* Your assignment
No pictures go into the copy. Write out every line below exactly.

Excerpts from a dataset:

#####

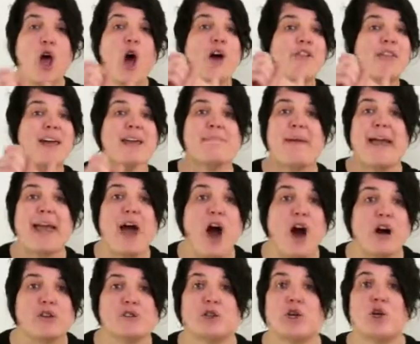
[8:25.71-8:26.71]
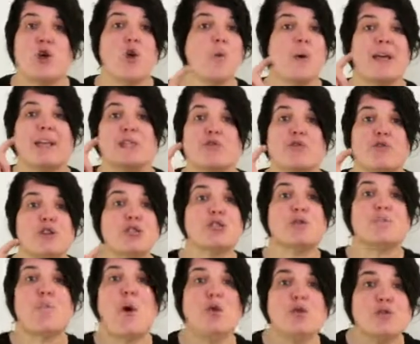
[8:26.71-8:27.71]
They may ask who is
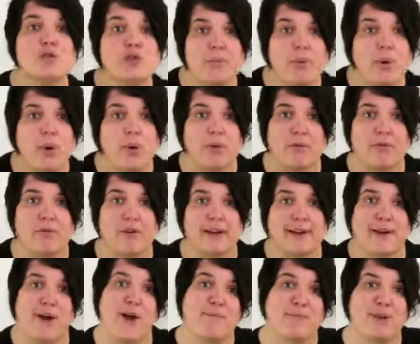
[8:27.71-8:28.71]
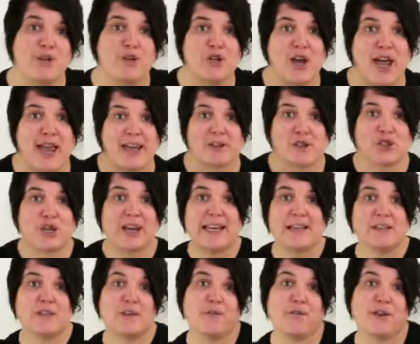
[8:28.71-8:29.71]
responsible for climate change,
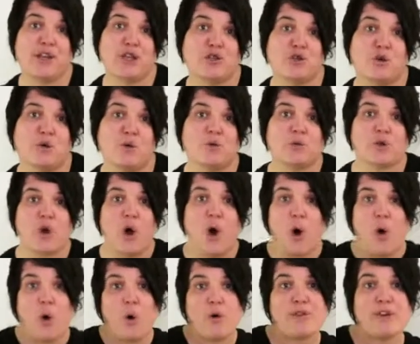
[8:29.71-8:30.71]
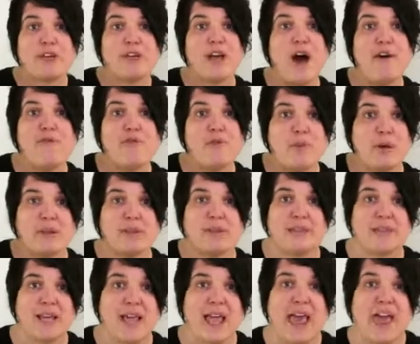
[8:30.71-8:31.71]
individuals or the
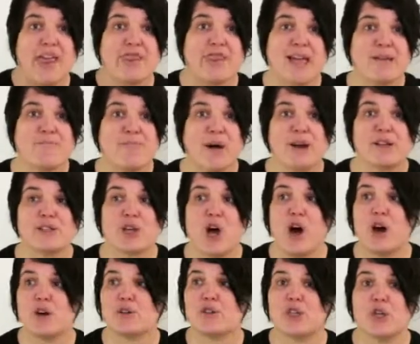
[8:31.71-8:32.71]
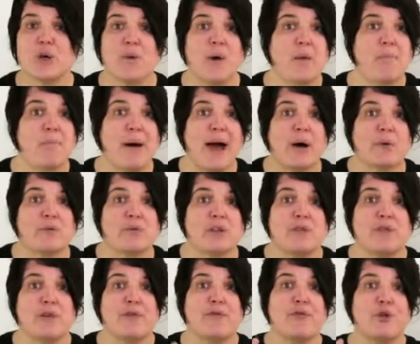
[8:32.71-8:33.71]
government. They might ask you about
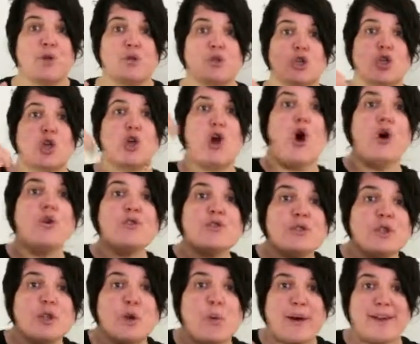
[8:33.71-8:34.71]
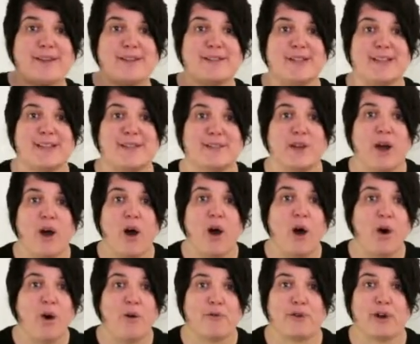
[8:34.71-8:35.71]
the future consequences
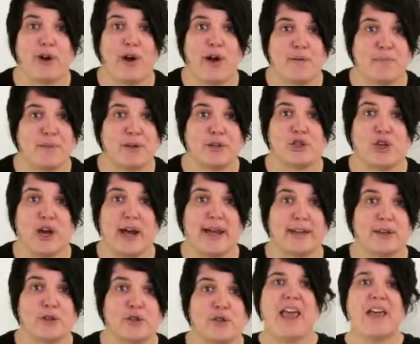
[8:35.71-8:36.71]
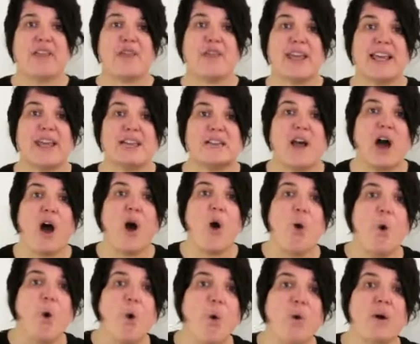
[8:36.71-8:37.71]
of climate change. These are
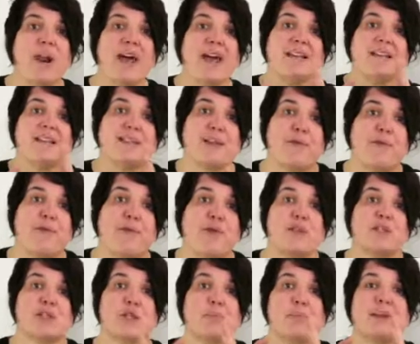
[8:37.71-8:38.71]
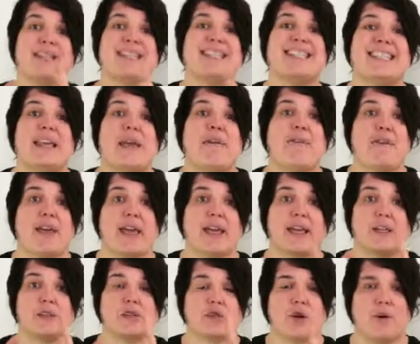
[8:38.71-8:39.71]
all different
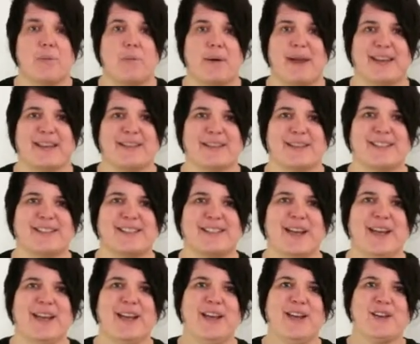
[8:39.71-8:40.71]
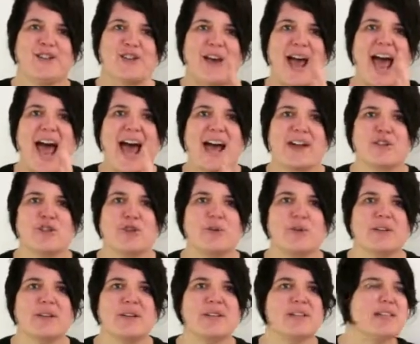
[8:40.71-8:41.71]
specific topics. So as you
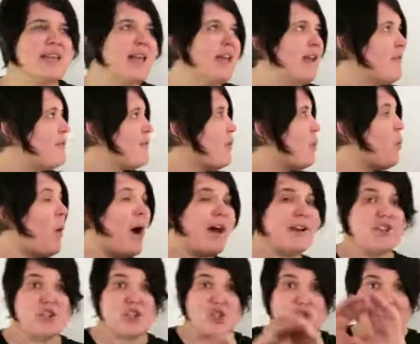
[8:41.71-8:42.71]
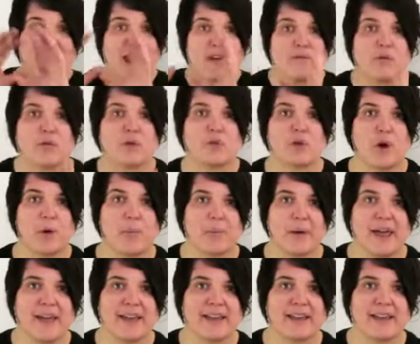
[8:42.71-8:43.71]
can see, for one general
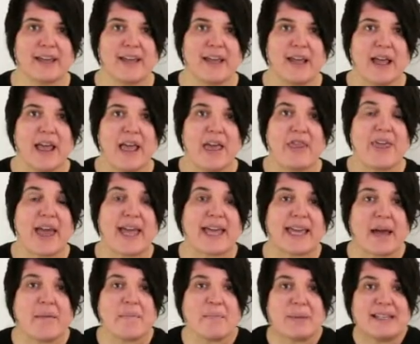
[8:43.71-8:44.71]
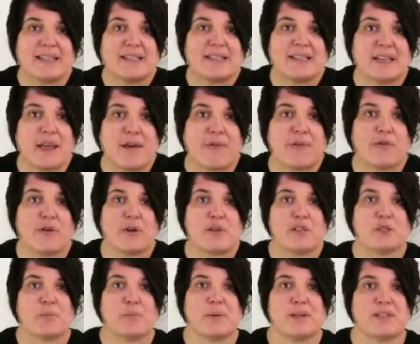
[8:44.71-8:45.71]
topic, there can be different
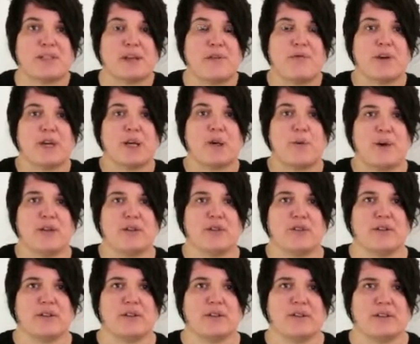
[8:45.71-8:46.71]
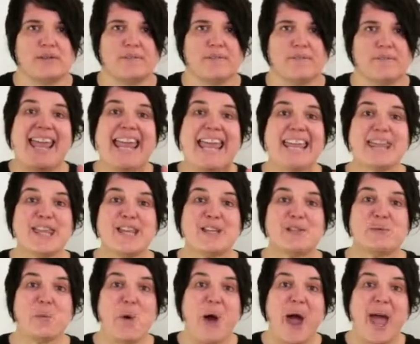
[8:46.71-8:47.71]
specific questions. In
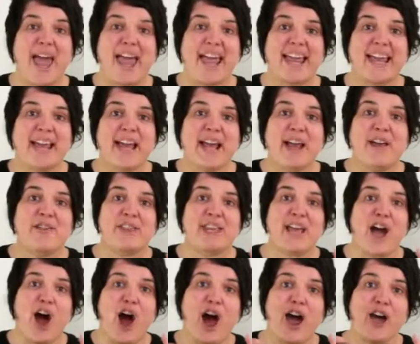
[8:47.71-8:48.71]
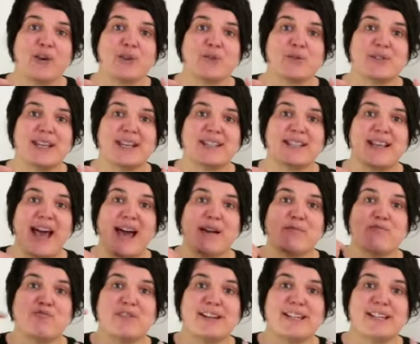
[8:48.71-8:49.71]
this way, the IELTS
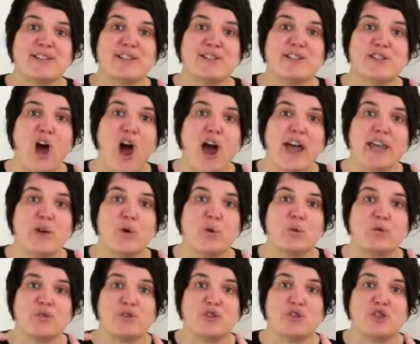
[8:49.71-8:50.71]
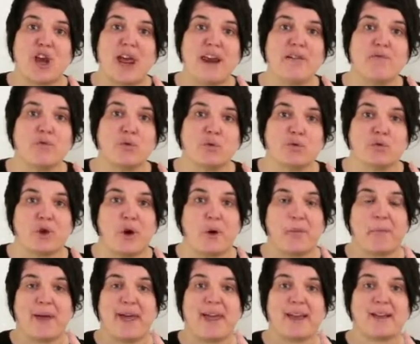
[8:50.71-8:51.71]
exam recycles general
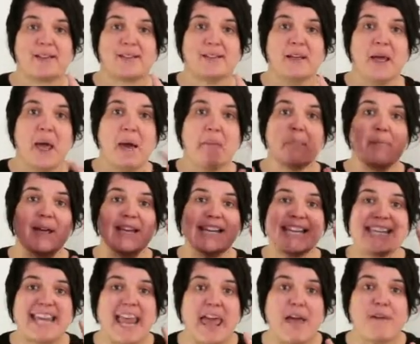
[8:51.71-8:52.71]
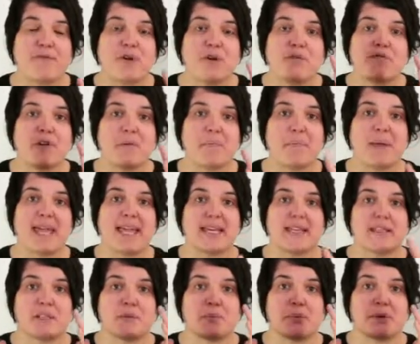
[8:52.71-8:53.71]
topics but never
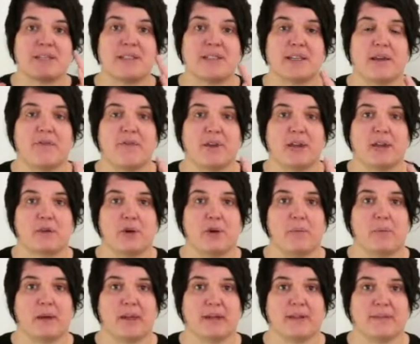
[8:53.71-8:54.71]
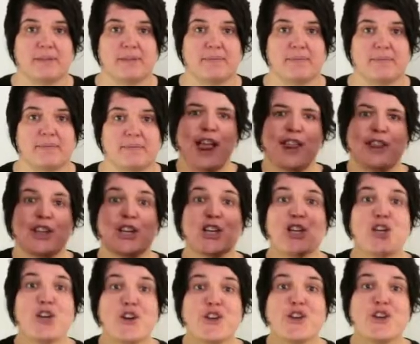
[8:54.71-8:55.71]
repeats specific topics. The
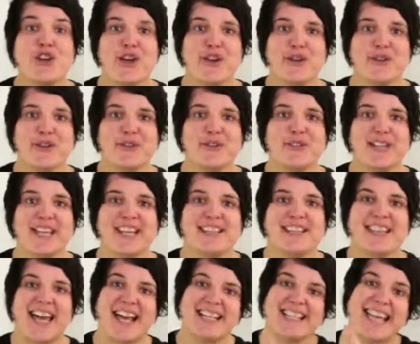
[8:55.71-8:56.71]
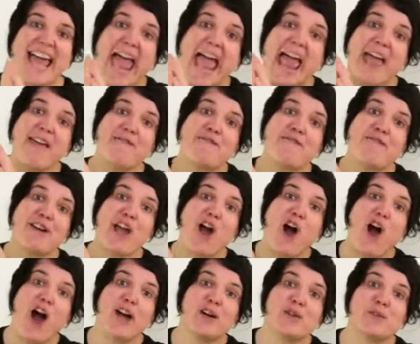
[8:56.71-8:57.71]
good news is that every
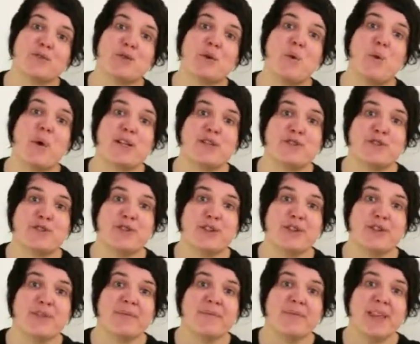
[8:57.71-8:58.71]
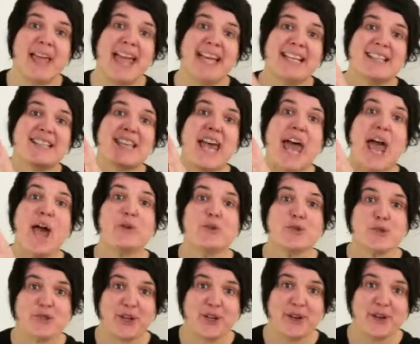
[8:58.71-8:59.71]
IELTS question
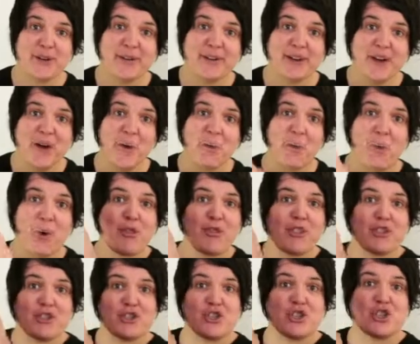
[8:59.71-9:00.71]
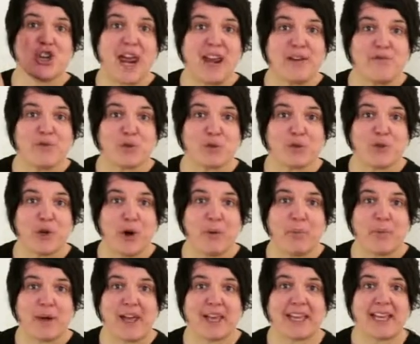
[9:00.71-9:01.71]
tells you what the general
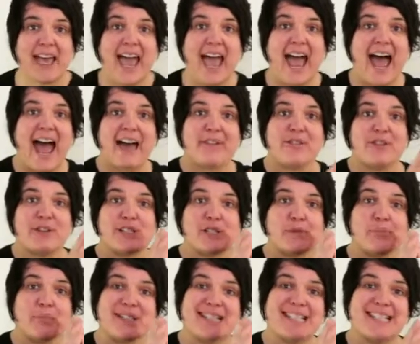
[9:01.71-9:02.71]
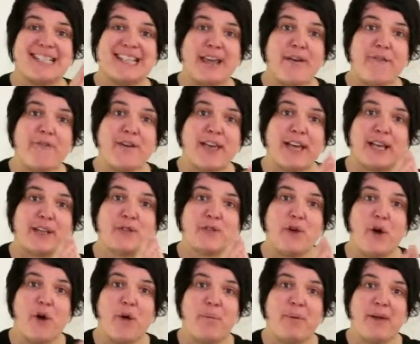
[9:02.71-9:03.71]
topic and the specific
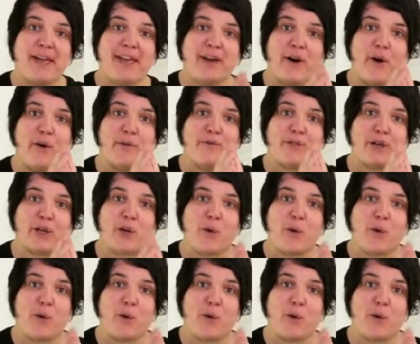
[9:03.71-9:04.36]
topic of the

#####

* Answer for the task
[8:25.71-8:26.71]
[8:26.71-8:27.71]
They may ask who is
[8:27.71-8:28.71]
[8:28.71-8:29.71]
responsible for climate change,
[8:29.71-8:30.71]
[8:30.71-8:31.71]
individuals or the
[8:31.71-8:32.71]
[8:32.71-8:33.71]
government. They might ask you about
[8:33.71-8:34.71]
[8:34.71-8:35.71]
the future consequences
[8:35.71-8:36.71]
[8:36.71-8:37.71]
of climate change. These are
[8:37.71-8:38.71]
[8:38.71-8:39.71]
all different
[8:39.71-8:40.71]
[8:40.71-8:41.71]
specific topics. So as you
[8:41.71-8:42.71]
[8:42.71-8:43.71]
can see, for one general
[8:43.71-8:44.71]
[8:44.71-8:45.71]
topic, there can be different
[8:45.71-8:46.71]
[8:46.71-8:47.71]
specific questions. In
[8:47.71-8:48.71]
[8:48.71-8:49.71]
this way, the IELTS
[8:49.71-8:50.71]
[8:50.71-8:51.71]
exam recycles general
[8:51.71-8:52.71]
[8:52.71-8:53.71]
topics but never
[8:53.71-8:54.71]
[8:54.71-8:55.71]
repeats specific topics. The
[8:55.71-8:56.71]
[8:56.71-8:57.71]
good news is that every
[8:57.71-8:58.71]
[8:58.71-8:59.71]
IELTS question
[8:59.71-9:00.71]
[9:00.71-9:01.71]
tells you what the general
[9:01.71-9:02.71]
[9:02.71-9:03.71]
topic and the specific
[9:03.71-9:04.36]
topic of the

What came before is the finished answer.